The character Jessica Jones is a creation of the Marvel superhero universe, so the private investigator has more abilities than just her super-spy skills. But her identity on Netflix's Jessica Jones isn't defined by her superhuman abilities and because of that, Krysten Ritter's Jessica is the most emotionally-layered character Marvel has ever shown on-screen. Jessica's powers may have been what lured Kilgrave to sadistically choose her to mind-control, but they aren't the reason that the Netflix series has been getting generally positive reviews or why it was all anyone could talk about the weekend it was released. Marvel's Jessica Jones focuses on the humanity of Jessica — not her superhero status — and it's a groundbreaking shift for a comic book story.
Often movies like The Avengers don't focus too much on human emotions. While Avengers: Age of Ultron might sprinkle in Hawkeye's relationship with his wife, show a hero's conflict over what to do, and add a dash of a love story between two Avengers, those plot points are not developed as the main action. At their worst, those elements can seem tacked on to make the audience feel like they can relate to these superheroes. But the problem is that I frankly can't relate to Black Widow, Captain America, Hawkeye, the Hulk, Iron Man, or Thor — and the superheroes' relatability isn't the point of the blockbuster anyway. Jessica Jones, however, is a whole other story.
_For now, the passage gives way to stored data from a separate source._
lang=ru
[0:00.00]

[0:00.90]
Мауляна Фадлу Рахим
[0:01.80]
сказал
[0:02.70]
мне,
When a filmmaker's main goal is to create a supersized movie with a ton of special effects, action sequences, and the outrageous motives of a super villain, there isn't much room left for actual feelings. Of course, Age of Ultron didn't cost $250 million to tell an emotional and compelling art house story. And because the Avengers series in particular depends so heavily on a mash-up of so many superheroes, the Jessica Jones series may be the furthest away from the film franchise. Yet, Jessica does live in the same world as Luke Cage and Daredevil (and they exist in the Marvel Cinematic Universe, alongside the Avengers), so she's not an isolated protagonist, and the show does need to balance her tale with other heroes.
But Jessica Jones is really all about who she is as a person — not a superhero. And none of Jessica's emotional resonance has anything to do with her gender. In fact, she may be even less emotionally accessible than most of her male counterparts. Only a few minutes into Season 1, the hard-drinking and hard-hitting woman admits that she excels at finding the worst in people. Jessica is emotionally closed off and only allows a select group of people to get close to her — really only one person, her best friend Trish Walker. Jessica expands that number to a whopping two by the end of Season 1 (though there's some potential for Malcolm), proving she is still extremely guarded.
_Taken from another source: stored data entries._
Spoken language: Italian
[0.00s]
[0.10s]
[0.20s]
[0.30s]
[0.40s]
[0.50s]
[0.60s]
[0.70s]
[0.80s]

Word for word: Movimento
The characters and storytelling are what make this Marvel series a genuine human story. For example, Jessica and Trish's friendship is based on real loyalty that has clearly been earned over the years. Whether the series shows Jessica and Trish enjoying drinks at happy hour or Jessica witnessing the child abuse her friend suffered, the show makes their dynamic a sincere — and believable — friendship.
As for Jessica's interactions with the bad guy, Kilgrave is obsessed with Jessica, since he falsely believes that part of her wants to be with him. And Jessica suffers from post-traumatic stress disorder stemming from being raped by Kilgrave, as well the horrific things he made her do when she was under his control, including killing people. This is not your average superhero-villain power struggle and the show is strengthened by the complex, psychological aspects of their battle.
Jessica also tends to cause her own emotional destruction, as highlighted during her first sex scene with Luke Cage. The remorse and regret Jessica has when she enters Luke's bathroom and looks at the photo of Reva in his medicine cabinet is palpable. She can barely bring herself to look at Luke when she flees from his room after their sexual encounter. The moment of shame was so affecting because of the show's handling of the sensitive subject, as well as Ritter's performance.
But Ritter's acting isn't the only reason that Jessica Jones makes me connect to her more than any other superhero out there — I mean, the Hulk and Iron Man are portrayed by a Oscar-nominated actors for Odin's sake! Of course, some may argue that because Jessica Jones is a TV show, it has more time to tell her story. Still, when movie superheroes are getting three movies and still no real human motivation, that particular argument falls a bit flat. Episodic storytelling may allow for a more intimate look at her character, but Jessica is already more nuanced and fleshed out than any big-screen hero.
The Avengers movie franchise will probably keep on doing what it's doing, and I'll continue to put the money I would have spent on a movie ticket and popcorn toward my Netflix subscription. Because the most dynamic Marvel superhero for me is the one who is emotionally conflicted, doesn't wear a costume, and still uses her powers for good — Jessica Jones.